The UK biometrics and surveillance commissioner, Fraser Sampson, is urging the government to increase its use of the Police and Criminal Evidence Act to collect and retain fingerprint scans and DNA samples gathered in investigations.

In a letter sent to Dominic Raab, secretary of state for justice, Sampson says a 2015 update to the Evidence Act, known as Section 63G, allows the police to collect biometric data while investigating certain offenses even when no when no one is prosecuted.

Domestic abuse and sex crimes are two such offenses.

Police must apply for biometric retention during a biometrics and surveillance commission proceeding. People whose data has been collected can argue for deletion at the meeting. If the commission sides with the police, the information can be held for three years.

The biometrics commissioner also favors extending the maximum retention period beyond three years.

Last year, according to Sampson, 127 police retention applications were made.
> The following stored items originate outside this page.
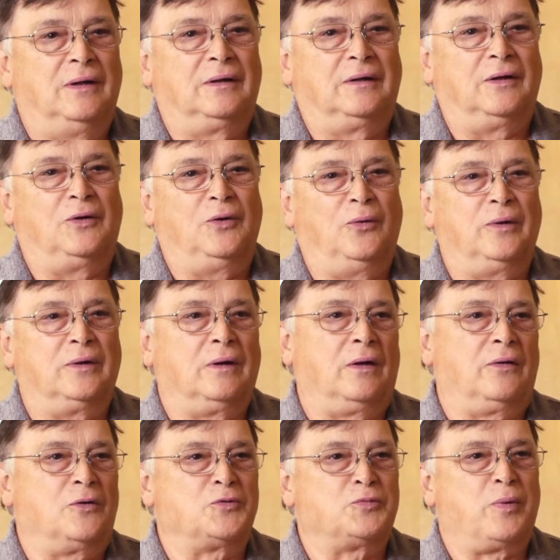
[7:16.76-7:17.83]
do it.
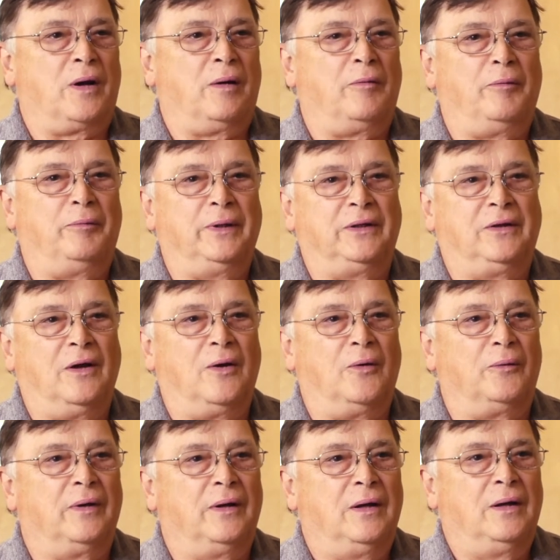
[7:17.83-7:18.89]
Others probably
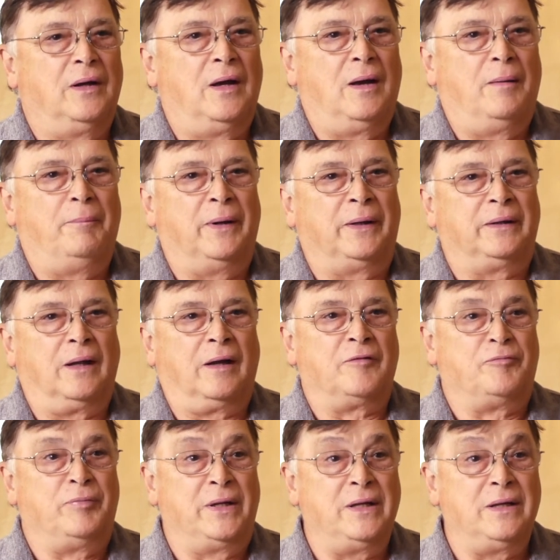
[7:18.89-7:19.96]
don't. But
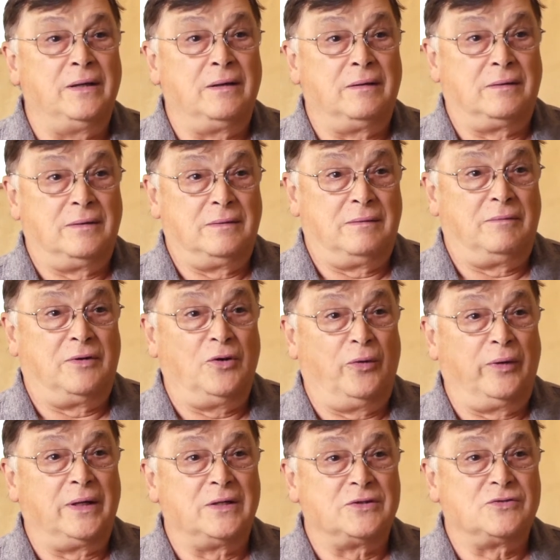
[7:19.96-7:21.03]
I've been
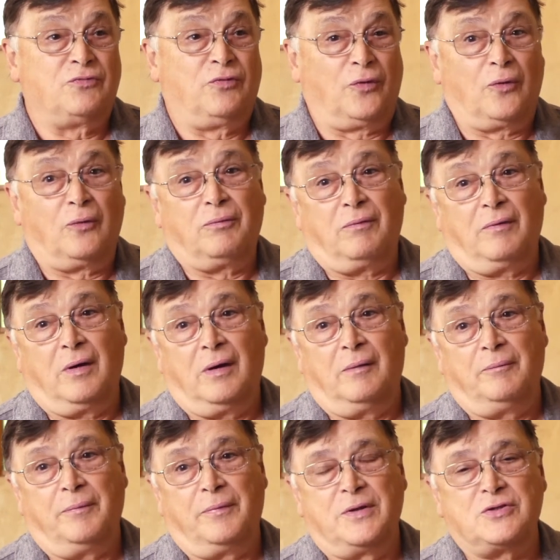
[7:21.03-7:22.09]
doing it for
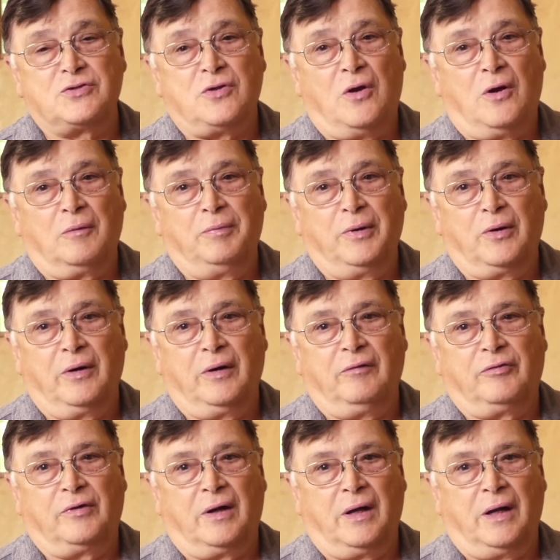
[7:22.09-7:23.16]
this long period
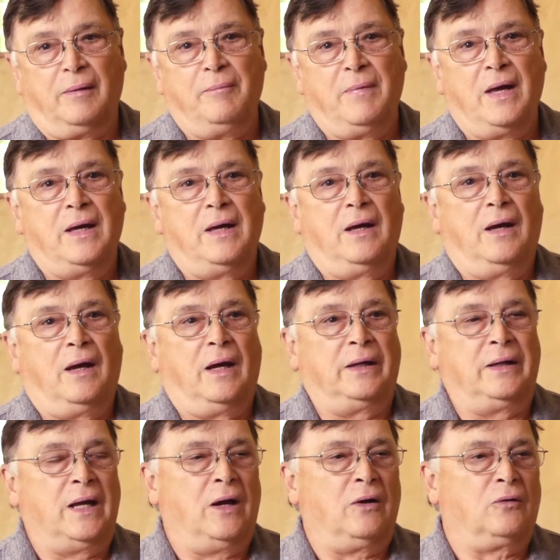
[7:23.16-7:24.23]
of time. I
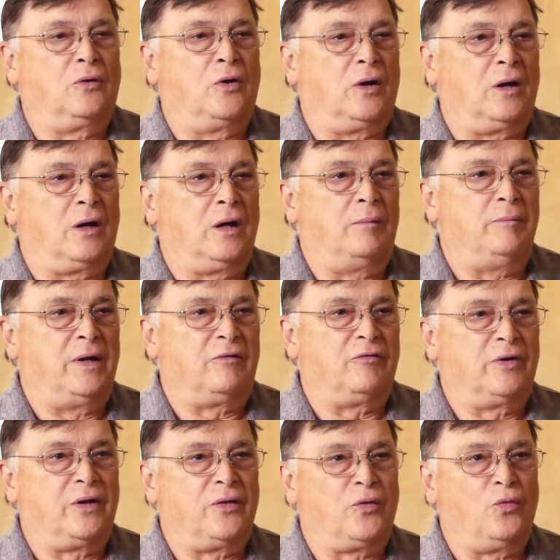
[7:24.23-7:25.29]
now come
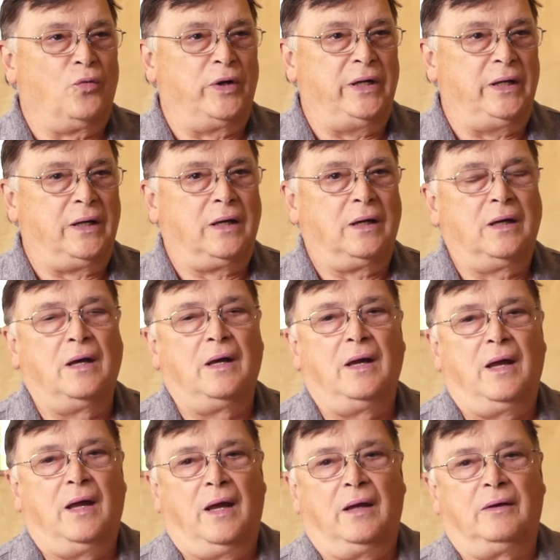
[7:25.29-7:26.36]
every other week.
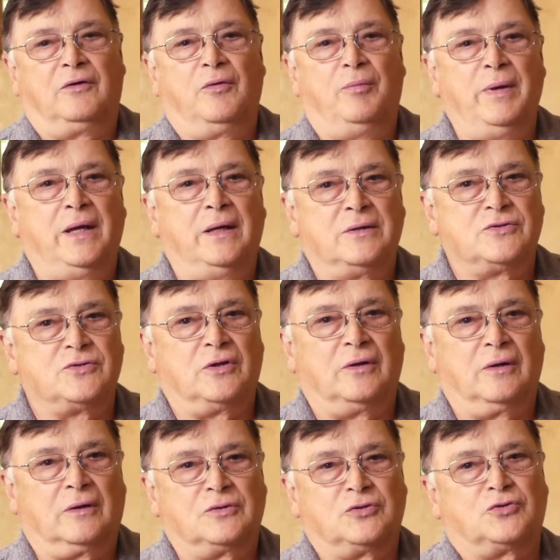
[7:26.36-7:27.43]
And to me, it's an
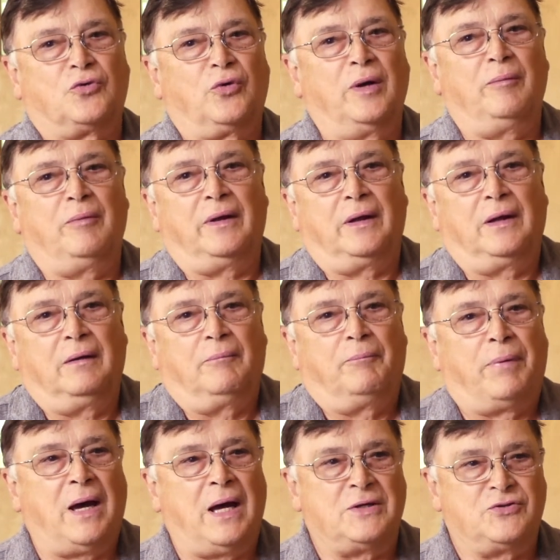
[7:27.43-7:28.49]
extremely
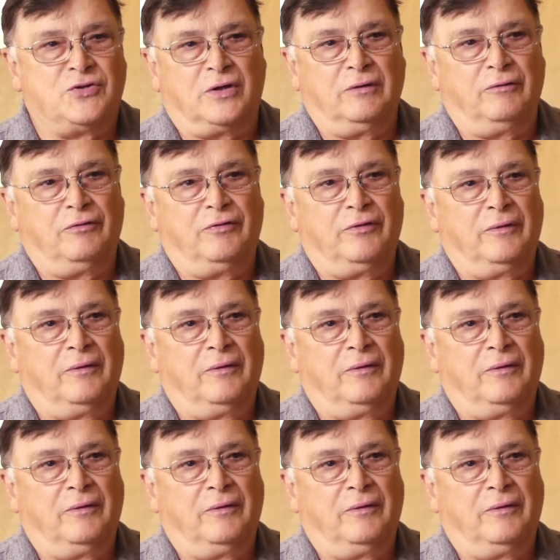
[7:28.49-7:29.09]
positive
In 2019, it was 117.

Those numbers contrast starkly with an average of 1,300 requests for national security purposes, and should be going up much faster, he says.

“My impression remains that those provisions are underutilized,” Sampson says in his letter to Raab.

He says holding data that otherwise would be disposed of could have one practical and two possible psychological effects for criminal justice.

It would provide ready evidence for any subsequent investigations of repeat offenders. But, he said, it might also deter crime and assure victims afraid of future criminal acts by suspects.

Sampson claims that London’s Metropolitan Police Service accounted for around half of applications.

Some prominent police forces, including West Midlands Police and Greater Manchester Police, have not used these statutory powers at all.

“The application process is not resource intensive,” he says, “is administratively straightforward and – perhaps most importantly — is clearly felt by a number of chief officers to be worth the effort in managing the relevant risks.”

Earlier this year Sampson, sociology professor Pete Fussey and others objected to upcoming plans to abolish the Retention and Use of Biometrics Commission.